Task to complete: Copy task, pictures excluded: set down exactly the lines from the one containing "(9.00 s to 10.00 s)" to the end of the data below.

Start of Source records

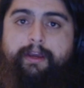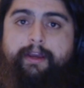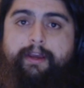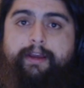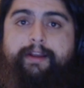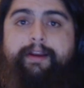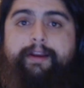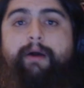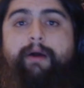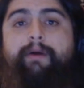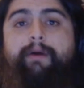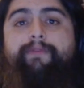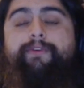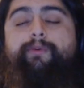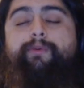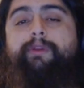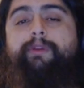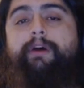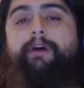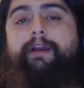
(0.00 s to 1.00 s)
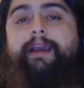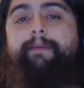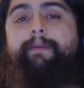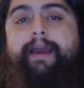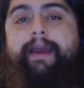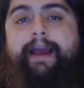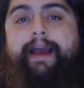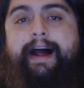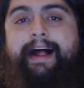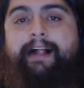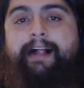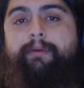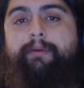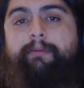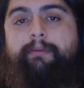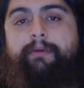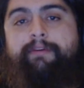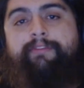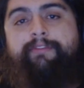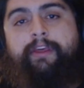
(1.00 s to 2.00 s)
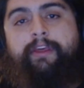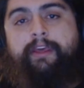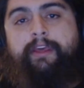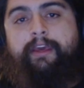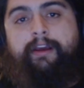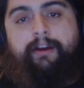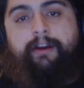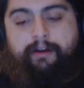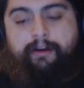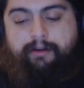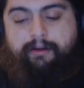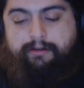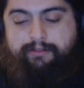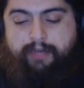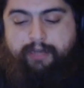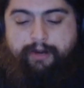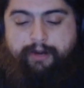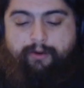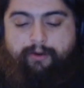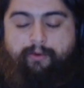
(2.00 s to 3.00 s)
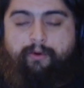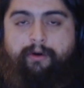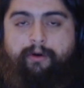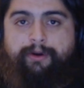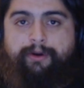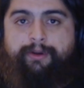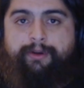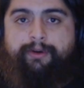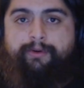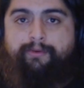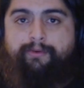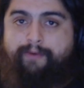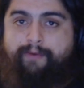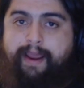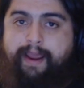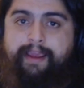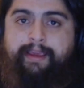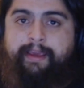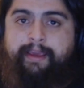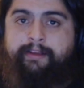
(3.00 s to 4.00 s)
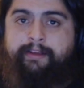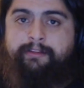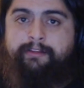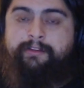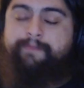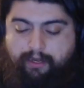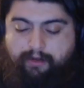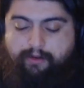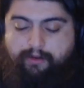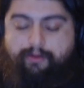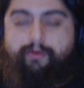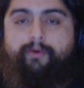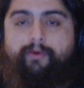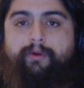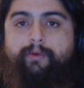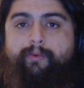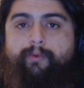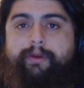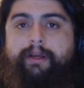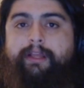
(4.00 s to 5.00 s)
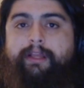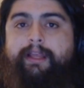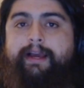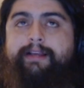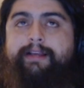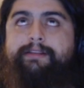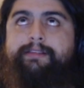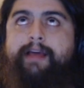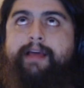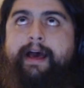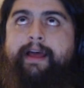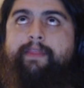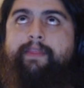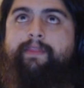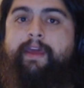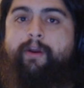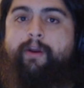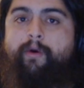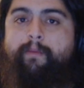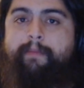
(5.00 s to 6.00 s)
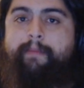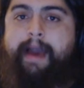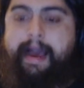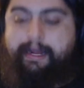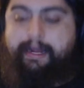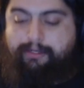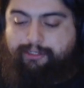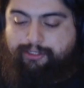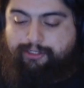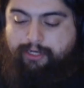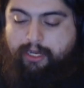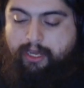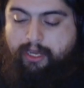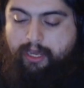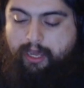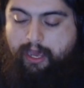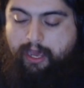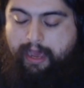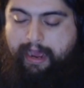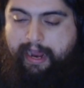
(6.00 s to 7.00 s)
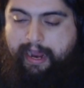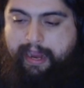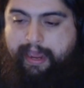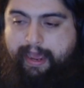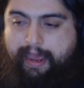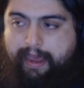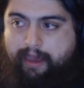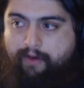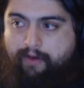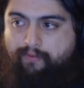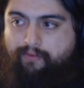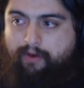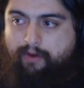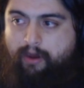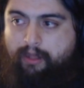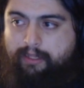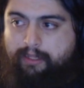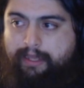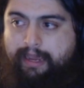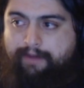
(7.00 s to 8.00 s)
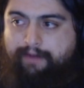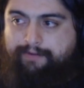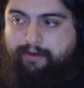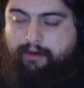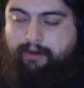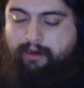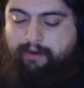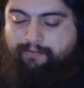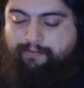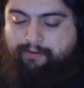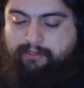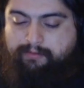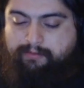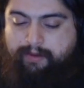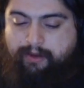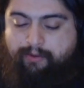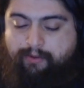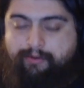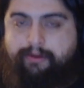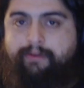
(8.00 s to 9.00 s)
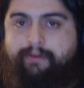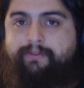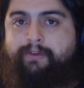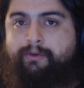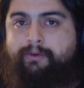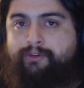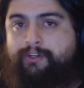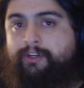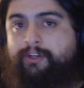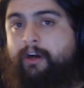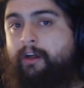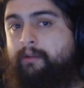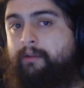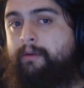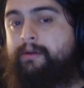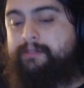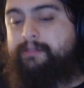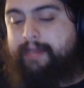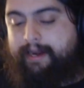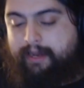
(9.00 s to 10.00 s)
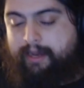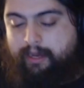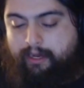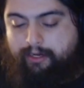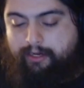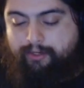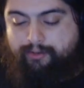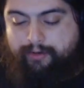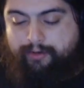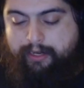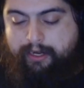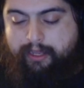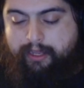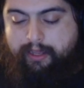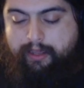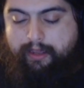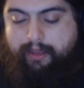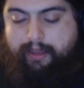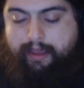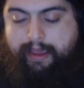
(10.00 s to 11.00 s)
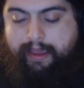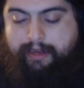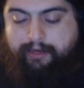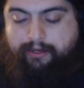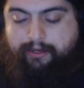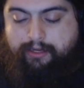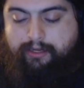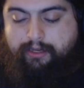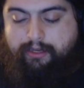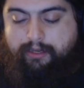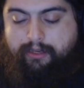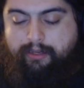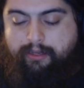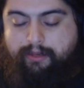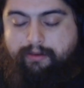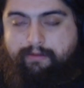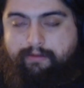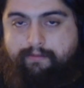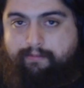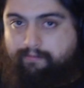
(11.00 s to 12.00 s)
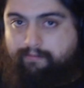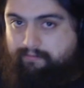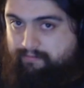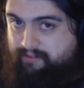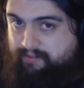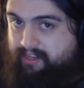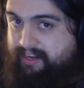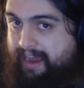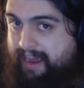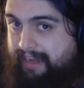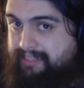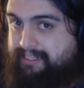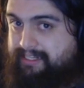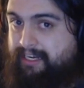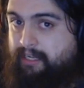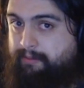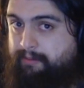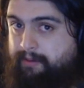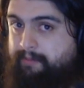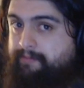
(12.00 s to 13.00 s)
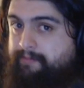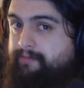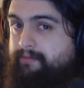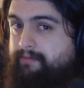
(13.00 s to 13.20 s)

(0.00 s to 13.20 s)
Now, if you look at my album of the year.org rankings, you will realize that they don't match. I have All I Have to Offer Is My Own Confusion almost at 100, and the next album,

End of Source records

Output of the exercise:
(9.00 s to 10.00 s)
(10.00 s to 11.00 s)
(11.00 s to 12.00 s)
(12.00 s to 13.00 s)
(13.00 s to 13.20 s)

(0.00 s to 13.20 s)
Now, if you look at my album of the year.org rankings, you will realize that they don't match. I have All I Have to Offer Is My Own Confusion almost at 100, and the next album,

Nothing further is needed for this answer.